WHAT THIS TASK INVOLVES
Leave out pictures; repeat exactly the lines from the "[00:00:00.00 to 00:00:01.00]" line through the last of the data below.

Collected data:
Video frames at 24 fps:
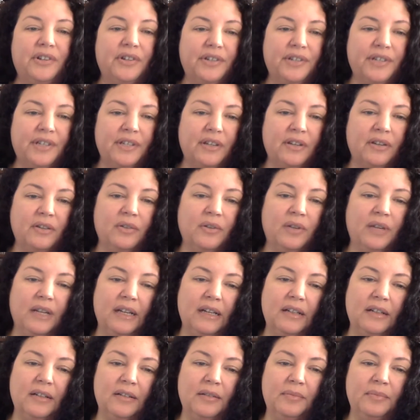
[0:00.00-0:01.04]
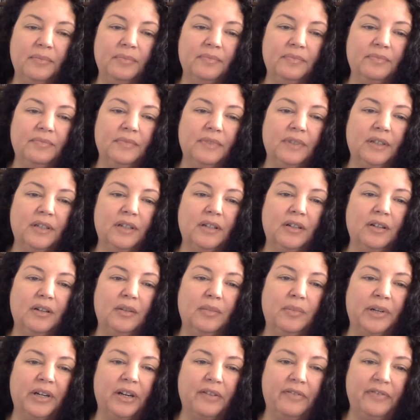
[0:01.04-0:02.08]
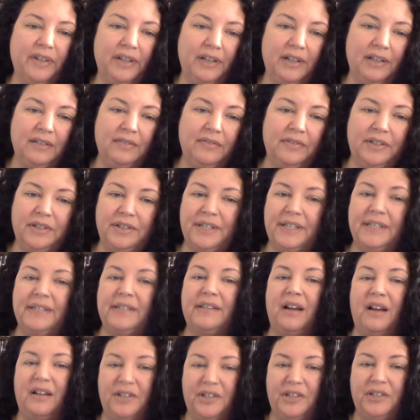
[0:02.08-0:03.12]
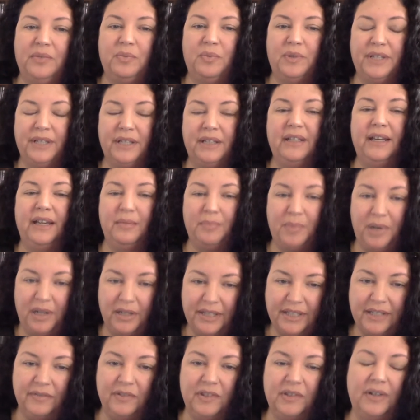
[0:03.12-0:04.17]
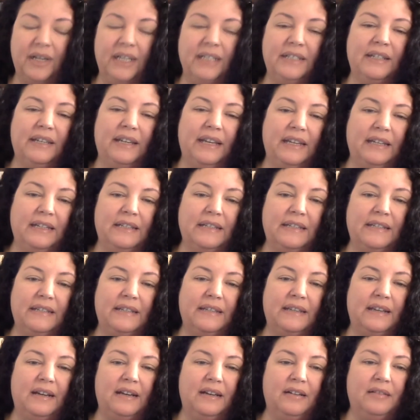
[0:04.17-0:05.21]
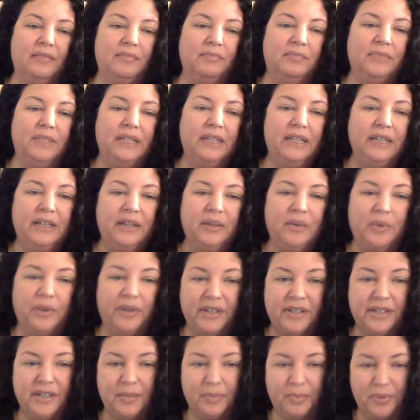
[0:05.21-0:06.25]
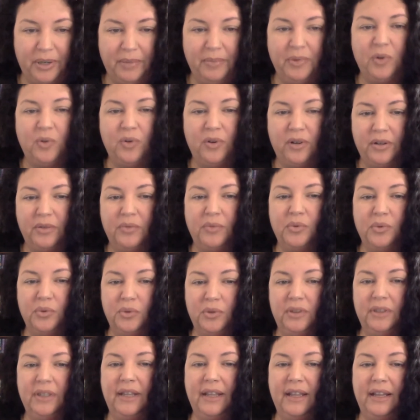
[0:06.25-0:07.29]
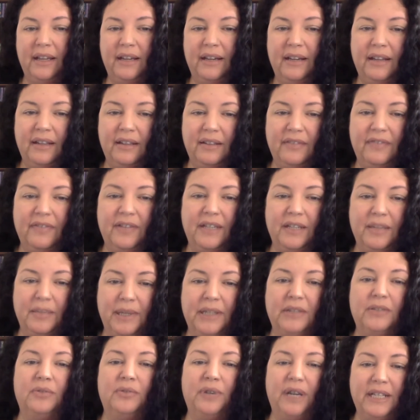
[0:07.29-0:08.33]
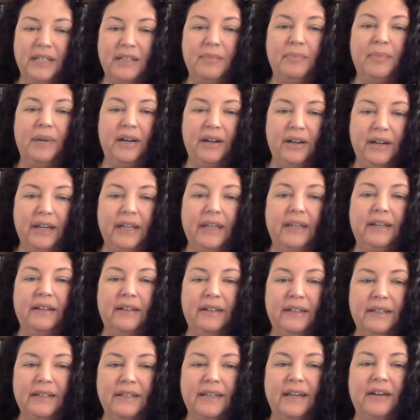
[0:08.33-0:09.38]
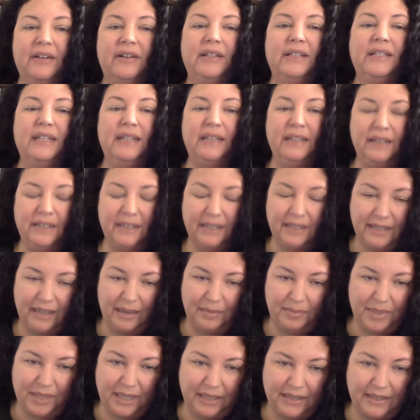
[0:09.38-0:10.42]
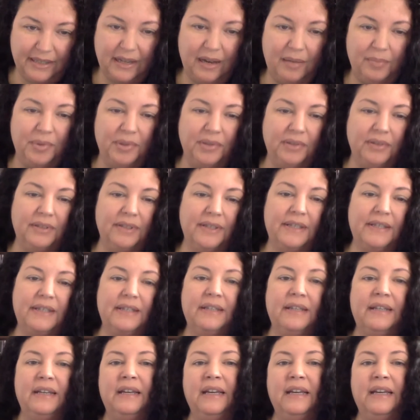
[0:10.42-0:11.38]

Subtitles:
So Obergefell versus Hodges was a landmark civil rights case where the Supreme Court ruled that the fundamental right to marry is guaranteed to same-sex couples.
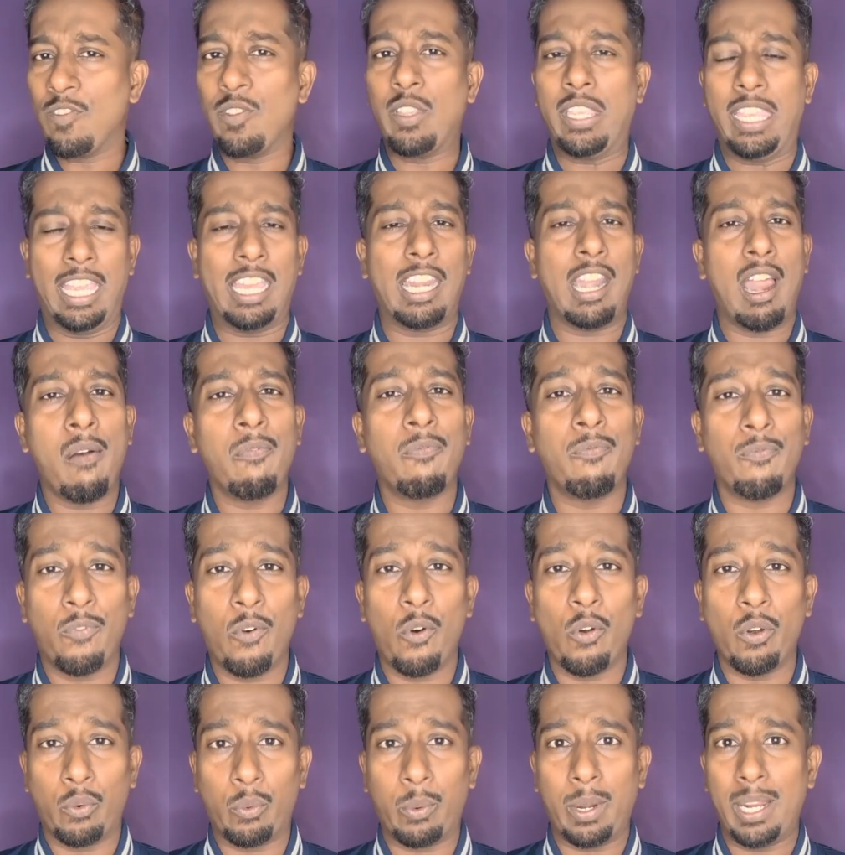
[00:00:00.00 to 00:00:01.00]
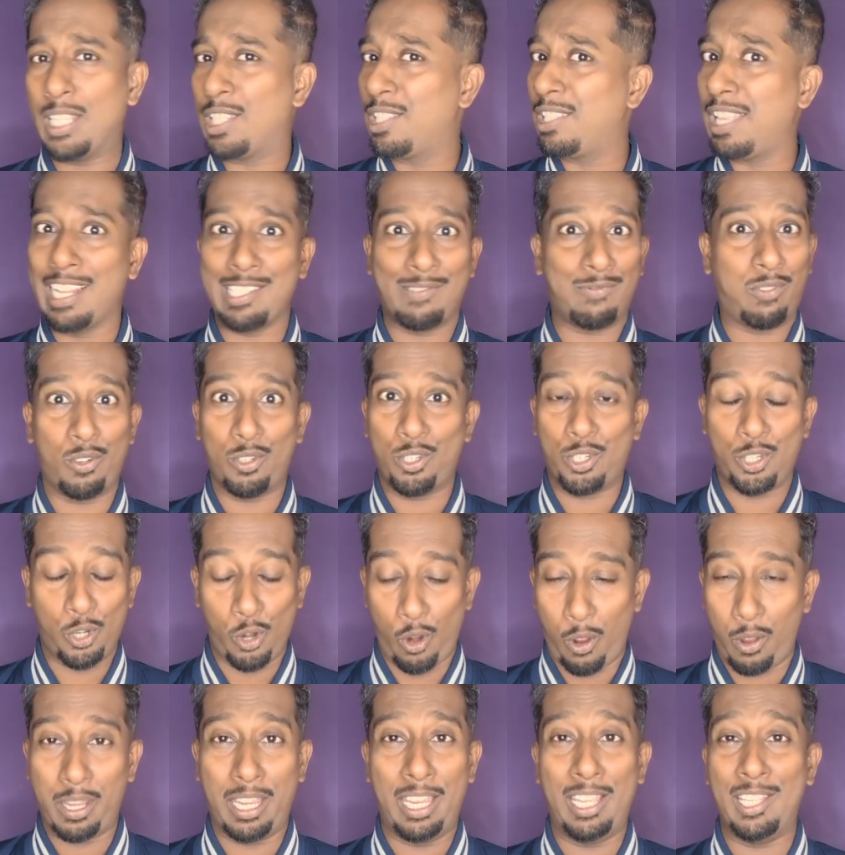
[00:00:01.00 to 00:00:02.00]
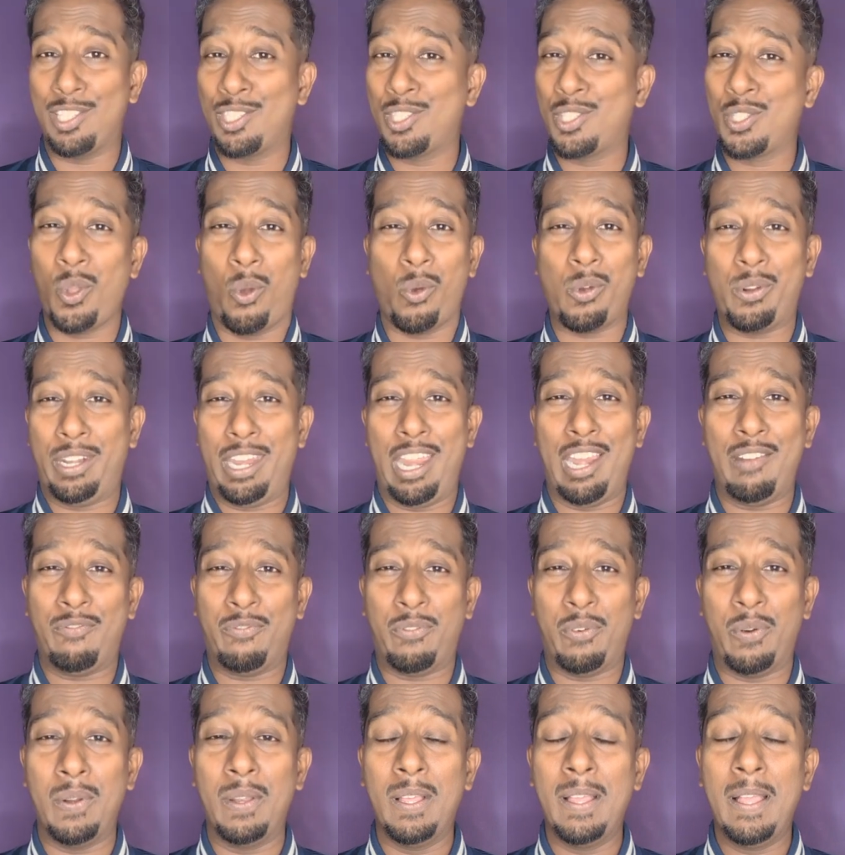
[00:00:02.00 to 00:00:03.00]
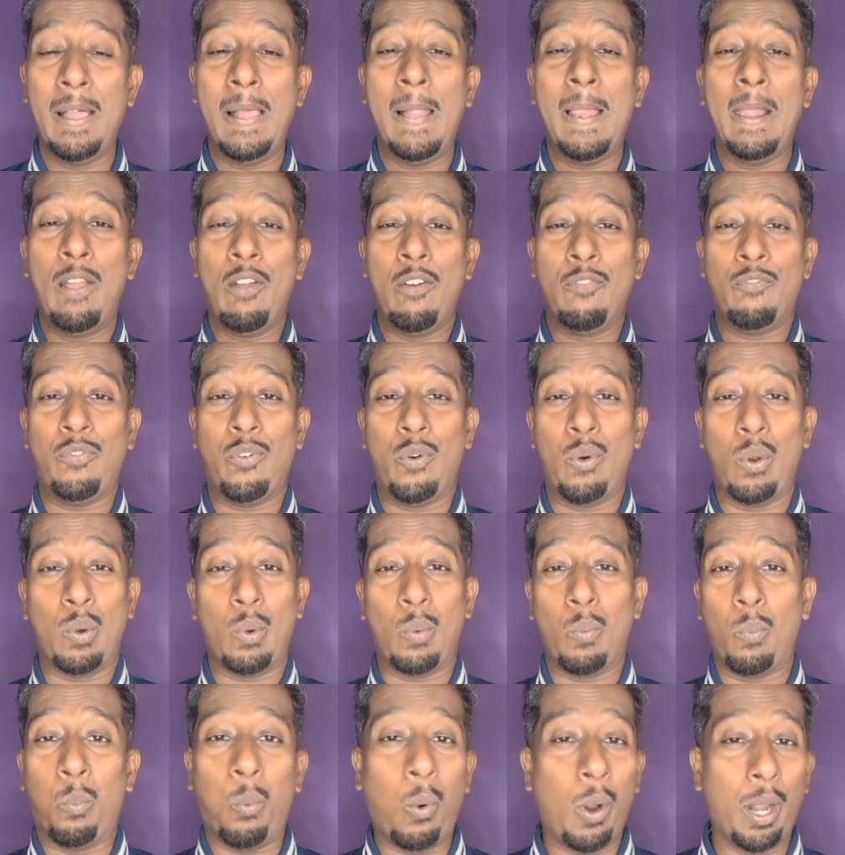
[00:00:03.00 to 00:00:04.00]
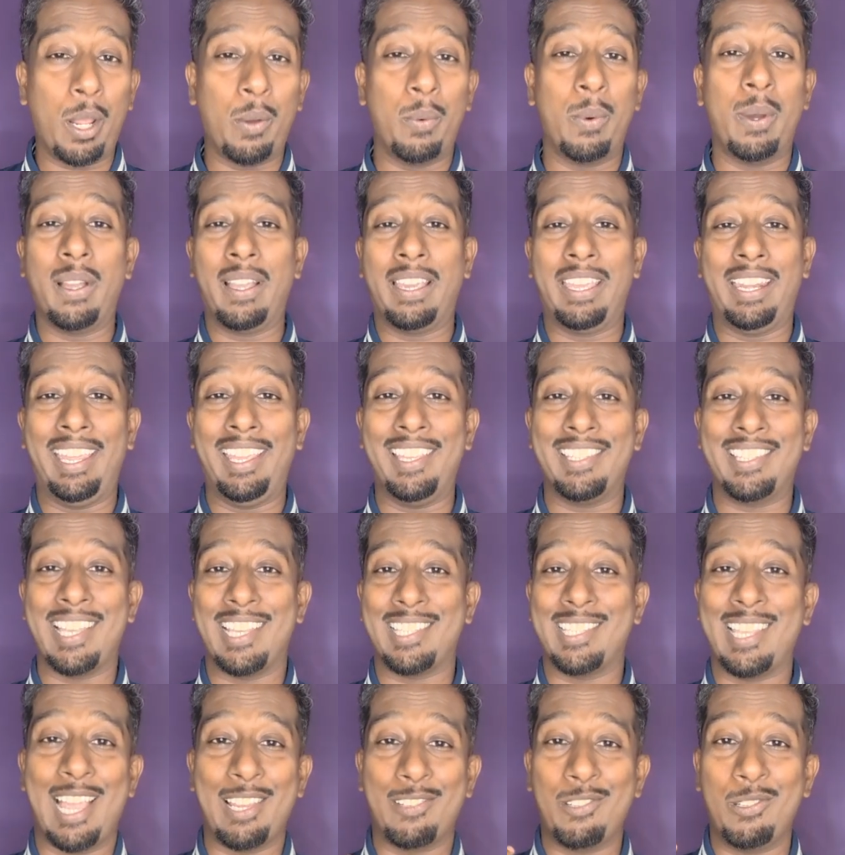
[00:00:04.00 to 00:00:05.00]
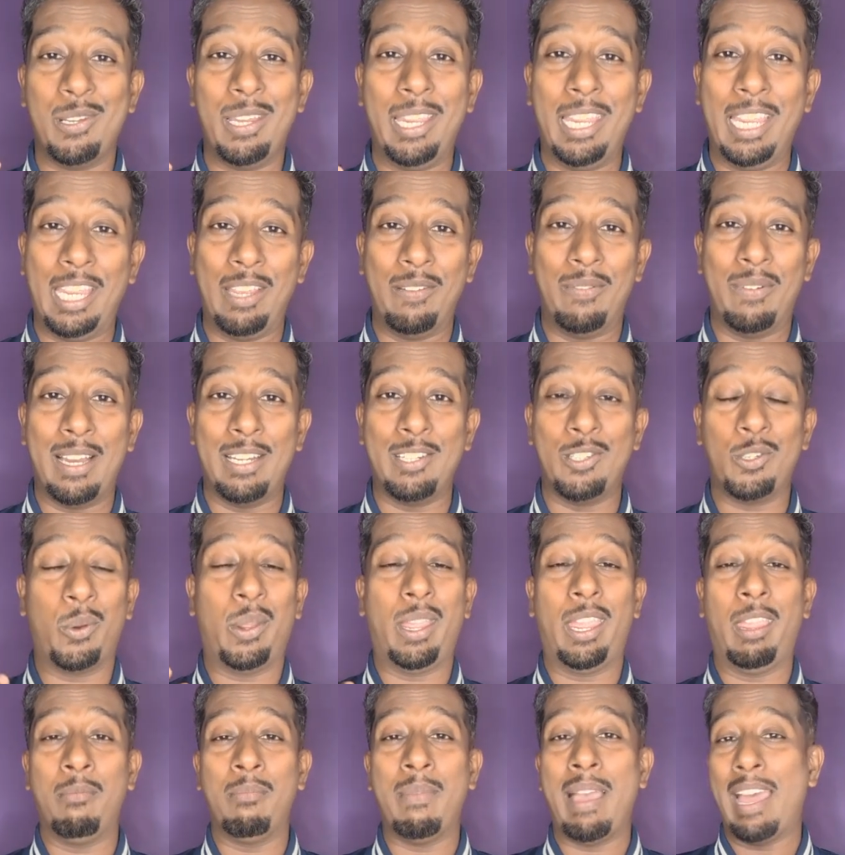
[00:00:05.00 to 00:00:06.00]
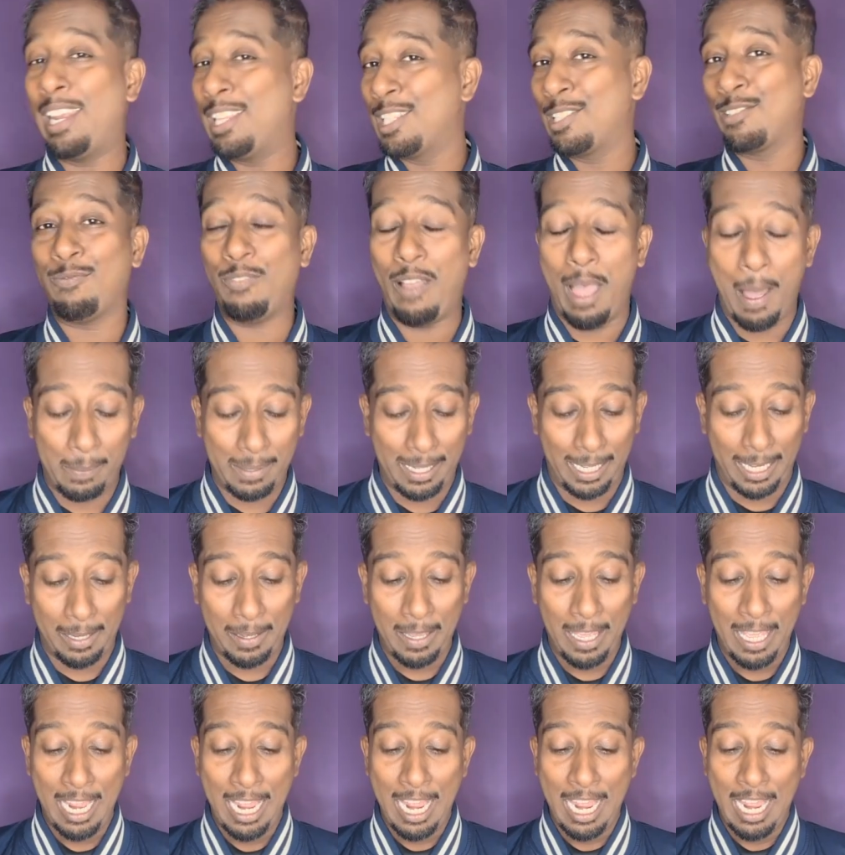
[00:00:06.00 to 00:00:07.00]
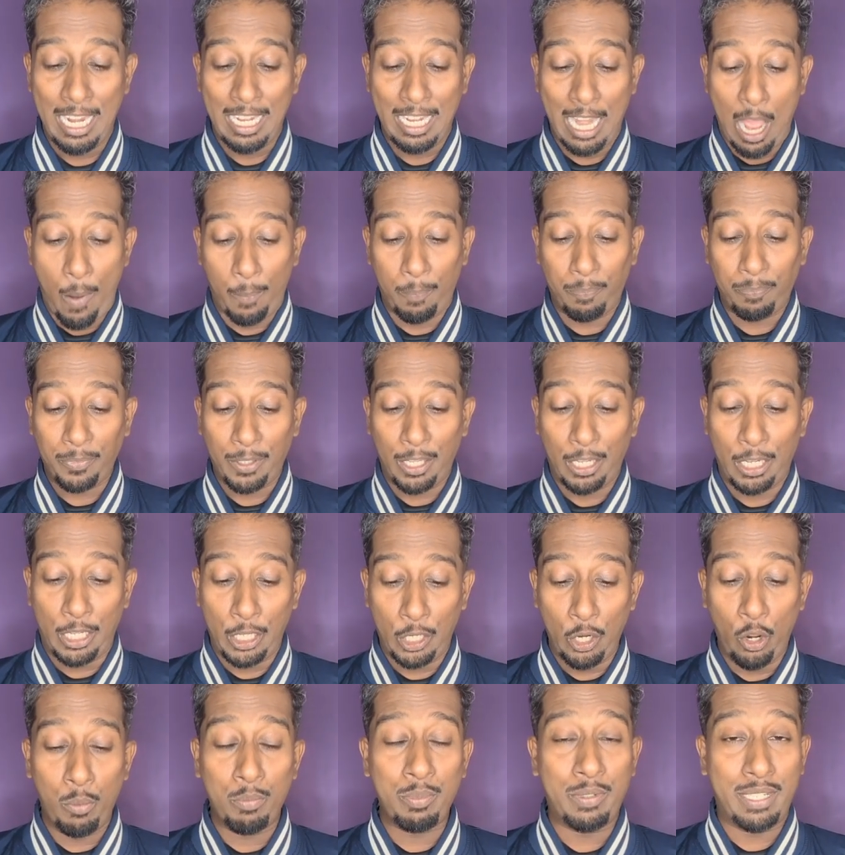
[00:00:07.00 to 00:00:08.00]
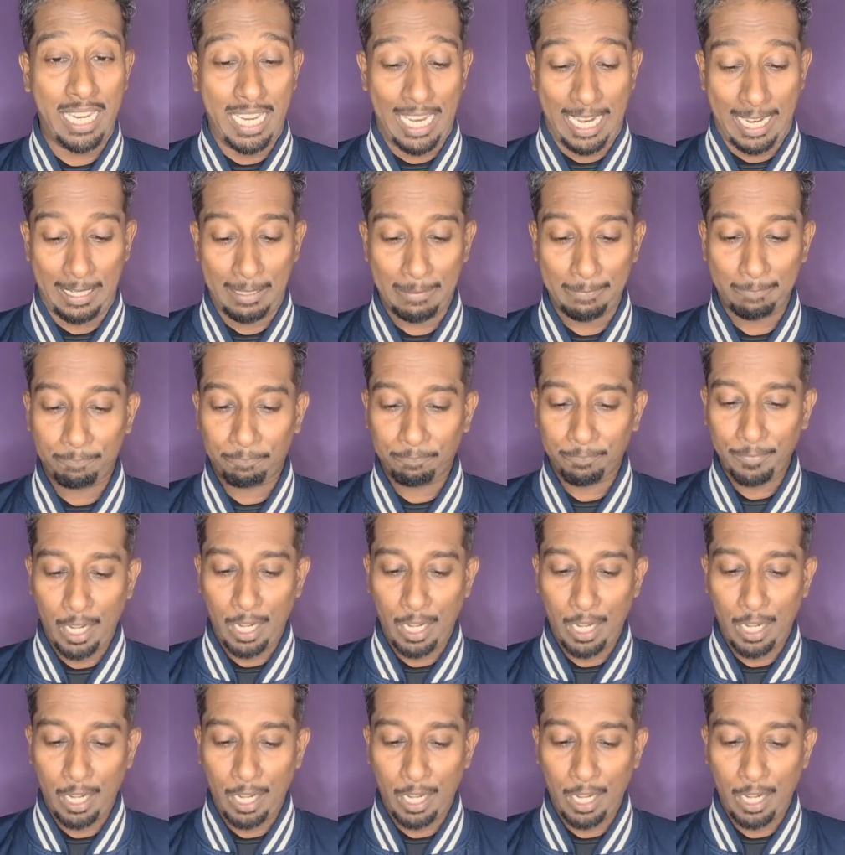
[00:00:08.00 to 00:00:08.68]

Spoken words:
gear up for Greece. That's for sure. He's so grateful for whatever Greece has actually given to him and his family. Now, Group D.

RESULT BELOW
[00:00:00.00 to 00:00:01.00]
[00:00:01.00 to 00:00:02.00]
[00:00:02.00 to 00:00:03.00]
[00:00:03.00 to 00:00:04.00]
[00:00:04.00 to 00:00:05.00]
[00:00:05.00 to 00:00:06.00]
[00:00:06.00 to 00:00:07.00]
[00:00:07.00 to 00:00:08.00]
[00:00:08.00 to 00:00:08.68]

Spoken words:
gear up for Greece. That's for sure. He's so grateful for whatever Greece has actually given to him and his family. Now, Group D.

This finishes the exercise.